- Collected data entries -
★ ★ ★ ★ ★

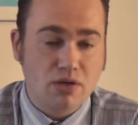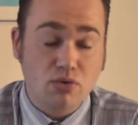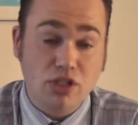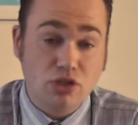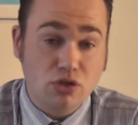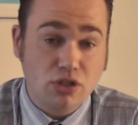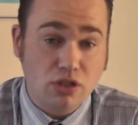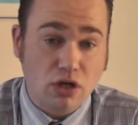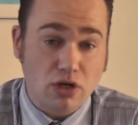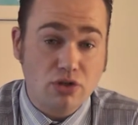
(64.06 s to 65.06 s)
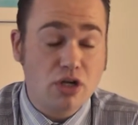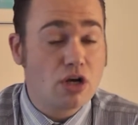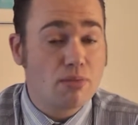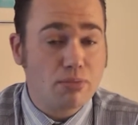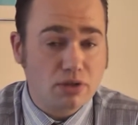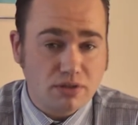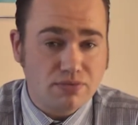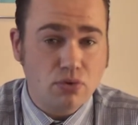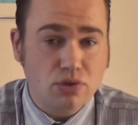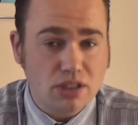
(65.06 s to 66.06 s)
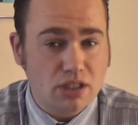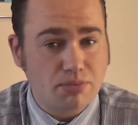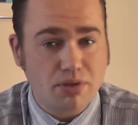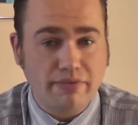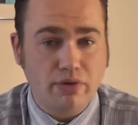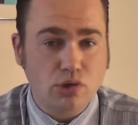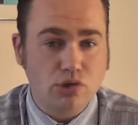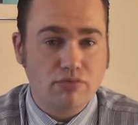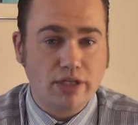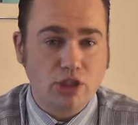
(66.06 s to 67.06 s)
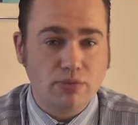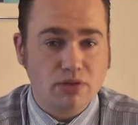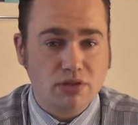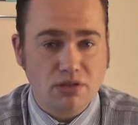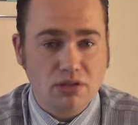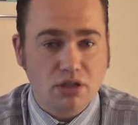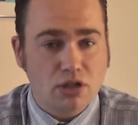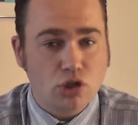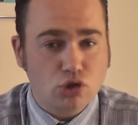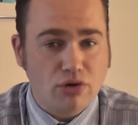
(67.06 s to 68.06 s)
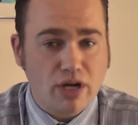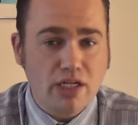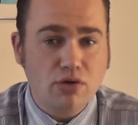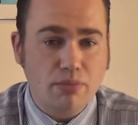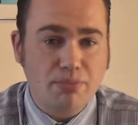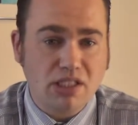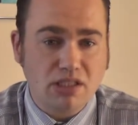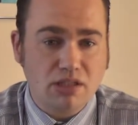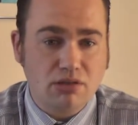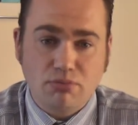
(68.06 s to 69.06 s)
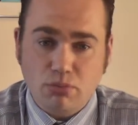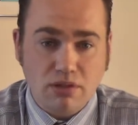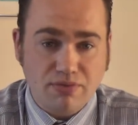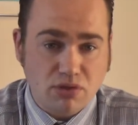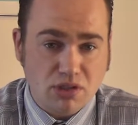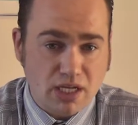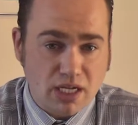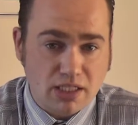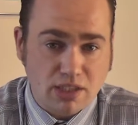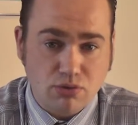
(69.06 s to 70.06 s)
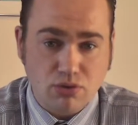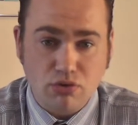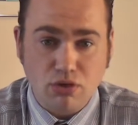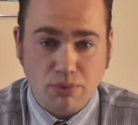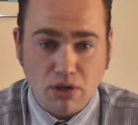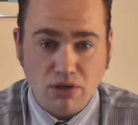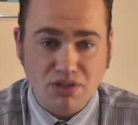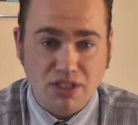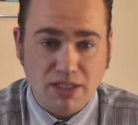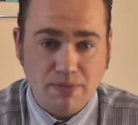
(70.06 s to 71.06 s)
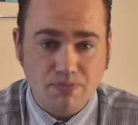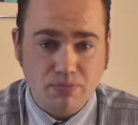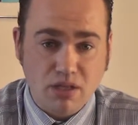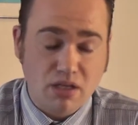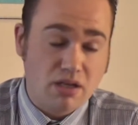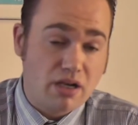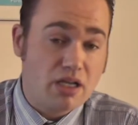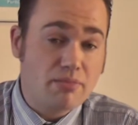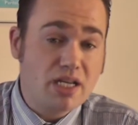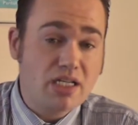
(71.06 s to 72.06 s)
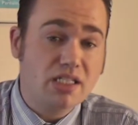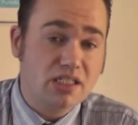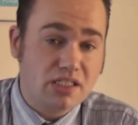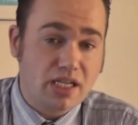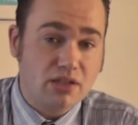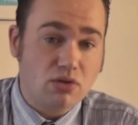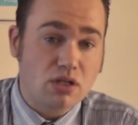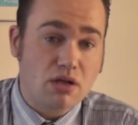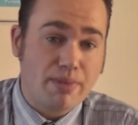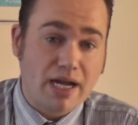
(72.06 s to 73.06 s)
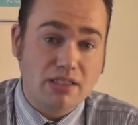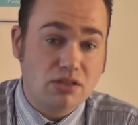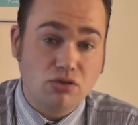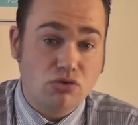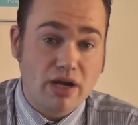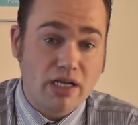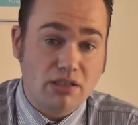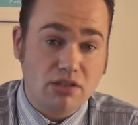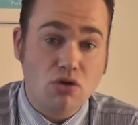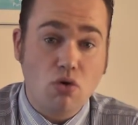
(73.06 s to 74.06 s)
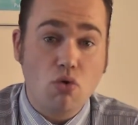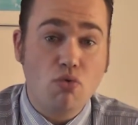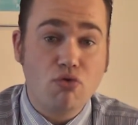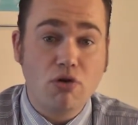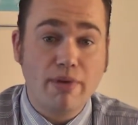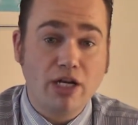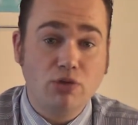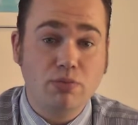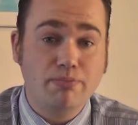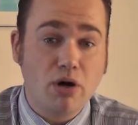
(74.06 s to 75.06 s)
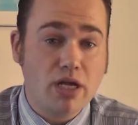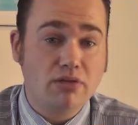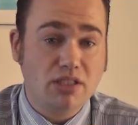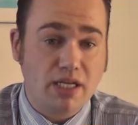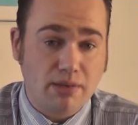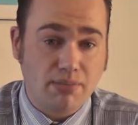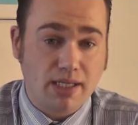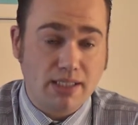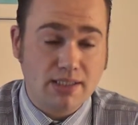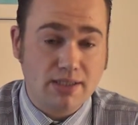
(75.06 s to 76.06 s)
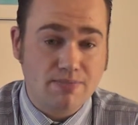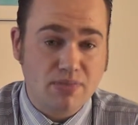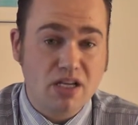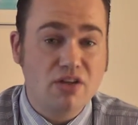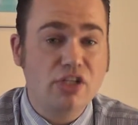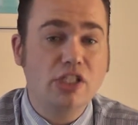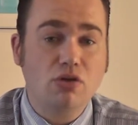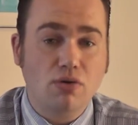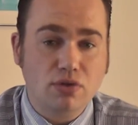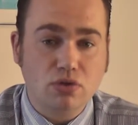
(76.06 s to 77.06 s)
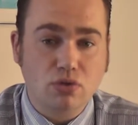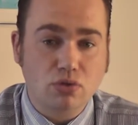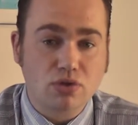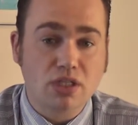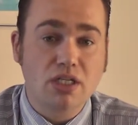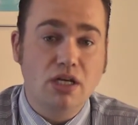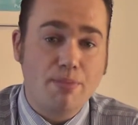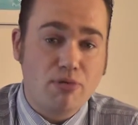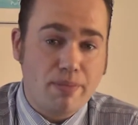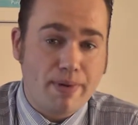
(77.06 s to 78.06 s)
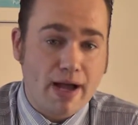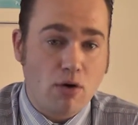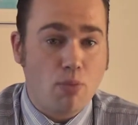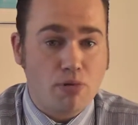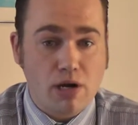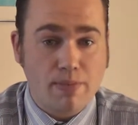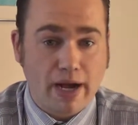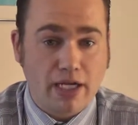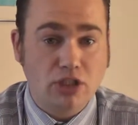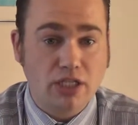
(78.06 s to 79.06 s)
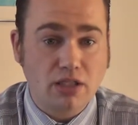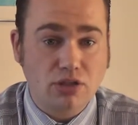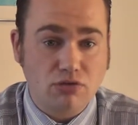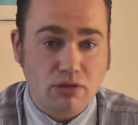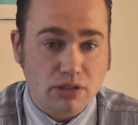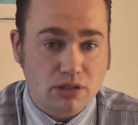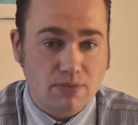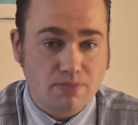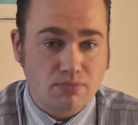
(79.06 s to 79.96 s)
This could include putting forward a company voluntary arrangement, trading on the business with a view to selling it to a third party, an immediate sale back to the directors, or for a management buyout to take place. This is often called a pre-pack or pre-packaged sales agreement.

★ ★ ★ ★ ★

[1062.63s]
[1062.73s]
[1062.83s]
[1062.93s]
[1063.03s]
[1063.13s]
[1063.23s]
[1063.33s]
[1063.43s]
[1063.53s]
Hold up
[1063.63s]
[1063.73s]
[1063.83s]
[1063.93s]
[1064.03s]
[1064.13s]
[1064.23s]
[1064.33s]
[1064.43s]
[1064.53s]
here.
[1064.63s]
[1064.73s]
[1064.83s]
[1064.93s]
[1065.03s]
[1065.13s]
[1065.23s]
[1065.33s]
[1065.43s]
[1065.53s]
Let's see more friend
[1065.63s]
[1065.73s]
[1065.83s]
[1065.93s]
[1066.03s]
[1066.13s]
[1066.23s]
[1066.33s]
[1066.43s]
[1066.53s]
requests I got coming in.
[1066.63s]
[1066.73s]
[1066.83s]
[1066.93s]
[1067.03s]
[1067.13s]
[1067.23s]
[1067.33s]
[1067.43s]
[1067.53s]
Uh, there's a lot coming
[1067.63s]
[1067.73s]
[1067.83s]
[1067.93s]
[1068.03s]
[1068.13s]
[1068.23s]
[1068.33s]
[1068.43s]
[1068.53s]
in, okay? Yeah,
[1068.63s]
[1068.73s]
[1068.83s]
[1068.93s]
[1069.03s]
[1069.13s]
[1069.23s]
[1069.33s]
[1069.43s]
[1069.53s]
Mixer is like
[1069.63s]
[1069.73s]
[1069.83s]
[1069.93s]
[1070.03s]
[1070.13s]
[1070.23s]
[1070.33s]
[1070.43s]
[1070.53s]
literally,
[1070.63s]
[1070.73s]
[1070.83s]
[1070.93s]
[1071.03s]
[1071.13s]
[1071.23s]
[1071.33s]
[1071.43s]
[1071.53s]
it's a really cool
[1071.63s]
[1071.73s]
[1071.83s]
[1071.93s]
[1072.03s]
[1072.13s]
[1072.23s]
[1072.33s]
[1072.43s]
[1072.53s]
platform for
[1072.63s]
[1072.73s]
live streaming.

★ ★ ★ ★ ★

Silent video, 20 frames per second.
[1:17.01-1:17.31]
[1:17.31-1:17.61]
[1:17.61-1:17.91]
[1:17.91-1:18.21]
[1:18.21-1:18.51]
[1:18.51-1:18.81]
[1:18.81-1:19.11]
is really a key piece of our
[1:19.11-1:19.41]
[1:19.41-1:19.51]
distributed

★ ★ ★ ★ ★

- Work task -
From the records above, output only the lines starting at the one containing "(72.06 s to 73.06 s)" and ending at the one containing "(78.06 s to 79.06 s)", word for word. Pictures stay out.

- Your response -
(72.06 s to 73.06 s)
(73.06 s to 74.06 s)
(74.06 s to 75.06 s)
(75.06 s to 76.06 s)
(76.06 s to 77.06 s)
(77.06 s to 78.06 s)
(78.06 s to 79.06 s)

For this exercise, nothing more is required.